WHAT YOU NEED TO DO> Please find how many lines of the data contain the string "fillers", and respond with that number only.

___

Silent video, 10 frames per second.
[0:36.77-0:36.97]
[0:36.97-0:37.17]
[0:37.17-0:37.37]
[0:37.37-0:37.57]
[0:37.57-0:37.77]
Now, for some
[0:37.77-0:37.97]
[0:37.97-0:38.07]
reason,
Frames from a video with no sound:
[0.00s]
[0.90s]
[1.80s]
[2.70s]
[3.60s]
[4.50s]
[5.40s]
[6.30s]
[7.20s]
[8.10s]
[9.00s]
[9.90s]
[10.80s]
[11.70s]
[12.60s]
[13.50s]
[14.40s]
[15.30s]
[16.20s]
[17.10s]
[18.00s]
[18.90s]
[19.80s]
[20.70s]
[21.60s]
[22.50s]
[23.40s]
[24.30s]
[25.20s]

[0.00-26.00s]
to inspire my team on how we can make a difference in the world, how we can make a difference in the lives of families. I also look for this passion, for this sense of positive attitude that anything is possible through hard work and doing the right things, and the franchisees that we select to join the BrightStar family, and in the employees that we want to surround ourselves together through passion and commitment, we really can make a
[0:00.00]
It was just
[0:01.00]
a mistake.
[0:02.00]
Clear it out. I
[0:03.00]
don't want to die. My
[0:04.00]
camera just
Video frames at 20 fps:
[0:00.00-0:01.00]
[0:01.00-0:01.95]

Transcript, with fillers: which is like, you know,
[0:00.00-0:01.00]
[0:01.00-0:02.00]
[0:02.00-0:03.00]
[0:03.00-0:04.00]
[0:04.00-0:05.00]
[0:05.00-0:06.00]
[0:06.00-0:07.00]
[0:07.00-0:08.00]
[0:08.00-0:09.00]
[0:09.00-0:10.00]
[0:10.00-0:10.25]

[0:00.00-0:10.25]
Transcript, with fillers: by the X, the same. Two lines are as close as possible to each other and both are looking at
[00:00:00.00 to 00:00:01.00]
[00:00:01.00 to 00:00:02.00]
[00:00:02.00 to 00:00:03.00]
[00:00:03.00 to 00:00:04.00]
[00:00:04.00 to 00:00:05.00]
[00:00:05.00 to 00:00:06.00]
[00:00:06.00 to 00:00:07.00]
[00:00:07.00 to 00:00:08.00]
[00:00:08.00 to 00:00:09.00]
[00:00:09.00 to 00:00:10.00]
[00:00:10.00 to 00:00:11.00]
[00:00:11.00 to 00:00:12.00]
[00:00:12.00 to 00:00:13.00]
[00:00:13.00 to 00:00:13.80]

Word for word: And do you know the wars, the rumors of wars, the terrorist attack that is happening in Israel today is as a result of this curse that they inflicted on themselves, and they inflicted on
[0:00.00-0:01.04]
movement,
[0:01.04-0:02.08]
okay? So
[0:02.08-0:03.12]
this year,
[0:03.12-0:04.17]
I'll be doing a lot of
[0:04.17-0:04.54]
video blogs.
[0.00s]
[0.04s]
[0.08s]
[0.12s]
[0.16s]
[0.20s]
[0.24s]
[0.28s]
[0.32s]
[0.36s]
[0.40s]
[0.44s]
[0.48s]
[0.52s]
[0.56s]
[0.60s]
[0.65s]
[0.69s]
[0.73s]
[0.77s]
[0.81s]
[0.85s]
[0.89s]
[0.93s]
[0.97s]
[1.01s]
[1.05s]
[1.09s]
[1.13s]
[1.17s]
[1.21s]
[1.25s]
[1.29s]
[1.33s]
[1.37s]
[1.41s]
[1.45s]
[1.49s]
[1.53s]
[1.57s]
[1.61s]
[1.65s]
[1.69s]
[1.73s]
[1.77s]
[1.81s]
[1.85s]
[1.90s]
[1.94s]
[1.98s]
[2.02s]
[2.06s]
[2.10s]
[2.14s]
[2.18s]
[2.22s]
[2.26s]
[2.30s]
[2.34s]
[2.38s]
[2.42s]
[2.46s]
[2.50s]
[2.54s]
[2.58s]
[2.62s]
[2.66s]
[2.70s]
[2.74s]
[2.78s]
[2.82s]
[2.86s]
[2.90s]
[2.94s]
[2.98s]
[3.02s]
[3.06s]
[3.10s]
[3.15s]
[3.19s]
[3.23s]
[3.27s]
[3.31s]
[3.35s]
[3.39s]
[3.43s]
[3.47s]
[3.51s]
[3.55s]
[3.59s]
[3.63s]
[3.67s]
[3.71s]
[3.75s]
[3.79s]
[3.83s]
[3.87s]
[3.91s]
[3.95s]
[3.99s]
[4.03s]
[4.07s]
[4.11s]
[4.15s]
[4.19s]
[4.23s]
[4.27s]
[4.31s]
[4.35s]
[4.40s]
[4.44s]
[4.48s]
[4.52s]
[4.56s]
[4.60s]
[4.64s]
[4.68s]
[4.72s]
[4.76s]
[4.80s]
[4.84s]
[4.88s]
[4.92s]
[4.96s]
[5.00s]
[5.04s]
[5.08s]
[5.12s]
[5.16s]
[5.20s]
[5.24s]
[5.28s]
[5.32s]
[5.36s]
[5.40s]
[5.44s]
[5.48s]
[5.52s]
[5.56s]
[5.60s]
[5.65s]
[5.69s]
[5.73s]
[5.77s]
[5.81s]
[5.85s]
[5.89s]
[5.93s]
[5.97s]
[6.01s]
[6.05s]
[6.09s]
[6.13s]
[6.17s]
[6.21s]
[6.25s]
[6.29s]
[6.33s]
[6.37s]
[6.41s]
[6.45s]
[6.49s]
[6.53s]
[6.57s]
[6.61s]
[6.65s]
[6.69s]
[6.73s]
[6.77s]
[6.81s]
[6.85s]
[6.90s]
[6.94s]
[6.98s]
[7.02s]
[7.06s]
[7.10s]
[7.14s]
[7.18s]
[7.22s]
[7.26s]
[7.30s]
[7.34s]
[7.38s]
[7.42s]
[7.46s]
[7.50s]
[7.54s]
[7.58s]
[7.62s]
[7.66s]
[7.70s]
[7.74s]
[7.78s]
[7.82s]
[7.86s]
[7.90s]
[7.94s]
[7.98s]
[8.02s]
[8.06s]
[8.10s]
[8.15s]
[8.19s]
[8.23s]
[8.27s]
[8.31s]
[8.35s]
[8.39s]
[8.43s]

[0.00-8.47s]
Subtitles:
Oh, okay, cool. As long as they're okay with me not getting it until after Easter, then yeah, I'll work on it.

___

ANSWER TO THIS TASK> 2